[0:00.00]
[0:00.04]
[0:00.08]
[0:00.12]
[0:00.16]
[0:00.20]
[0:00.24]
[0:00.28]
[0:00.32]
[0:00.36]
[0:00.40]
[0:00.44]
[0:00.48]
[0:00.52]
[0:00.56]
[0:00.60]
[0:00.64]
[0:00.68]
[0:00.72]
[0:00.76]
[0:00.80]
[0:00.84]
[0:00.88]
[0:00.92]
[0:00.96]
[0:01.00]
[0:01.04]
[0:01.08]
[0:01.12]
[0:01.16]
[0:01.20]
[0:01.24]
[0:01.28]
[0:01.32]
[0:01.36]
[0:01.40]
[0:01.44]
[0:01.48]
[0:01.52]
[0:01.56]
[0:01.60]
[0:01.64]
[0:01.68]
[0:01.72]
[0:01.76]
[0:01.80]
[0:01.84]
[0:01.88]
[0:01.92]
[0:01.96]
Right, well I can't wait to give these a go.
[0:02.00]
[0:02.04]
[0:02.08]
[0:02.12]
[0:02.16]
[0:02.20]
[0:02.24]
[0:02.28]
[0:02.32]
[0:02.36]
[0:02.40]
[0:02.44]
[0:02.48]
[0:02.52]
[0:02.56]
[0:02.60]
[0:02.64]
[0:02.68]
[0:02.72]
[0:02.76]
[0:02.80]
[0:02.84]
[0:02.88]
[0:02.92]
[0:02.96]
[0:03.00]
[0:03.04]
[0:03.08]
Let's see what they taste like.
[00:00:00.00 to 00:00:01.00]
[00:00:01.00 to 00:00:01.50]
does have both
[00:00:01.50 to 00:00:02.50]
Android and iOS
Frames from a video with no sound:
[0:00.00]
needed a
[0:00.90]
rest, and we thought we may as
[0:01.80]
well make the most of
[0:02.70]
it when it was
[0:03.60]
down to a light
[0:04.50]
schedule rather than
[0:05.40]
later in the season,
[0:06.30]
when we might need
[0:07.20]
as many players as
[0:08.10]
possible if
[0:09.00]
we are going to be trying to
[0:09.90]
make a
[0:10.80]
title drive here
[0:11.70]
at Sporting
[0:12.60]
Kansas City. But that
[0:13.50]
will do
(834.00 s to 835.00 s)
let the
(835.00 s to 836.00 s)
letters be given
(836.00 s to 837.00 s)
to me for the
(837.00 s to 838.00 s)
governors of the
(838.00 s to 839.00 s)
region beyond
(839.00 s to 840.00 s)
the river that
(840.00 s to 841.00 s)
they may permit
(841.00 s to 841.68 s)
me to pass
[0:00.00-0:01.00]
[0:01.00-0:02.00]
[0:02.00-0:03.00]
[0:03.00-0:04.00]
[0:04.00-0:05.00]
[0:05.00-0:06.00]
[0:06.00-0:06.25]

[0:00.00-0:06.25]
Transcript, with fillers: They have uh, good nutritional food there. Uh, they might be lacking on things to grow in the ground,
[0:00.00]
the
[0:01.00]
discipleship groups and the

☆ ☆ ☆ ☆ ☆ ☆ ☆

=== WORK ITEM ===
The result consists of the line with "[0:01.00-0:02.00]" through the last line of the entries above, repeated exactly and with nothing else.

=== ANSWER BOX ===
[0:01.00-0:02.00]
[0:02.00-0:03.00]
[0:03.00-0:04.00]
[0:04.00-0:05.00]
[0:05.00-0:06.00]
[0:06.00-0:06.25]

[0:00.00-0:06.25]
Transcript, with fillers: They have uh, good nutritional food there. Uh, they might be lacking on things to grow in the ground,
[0:00.00]
the
[0:01.00]
discipleship groups and the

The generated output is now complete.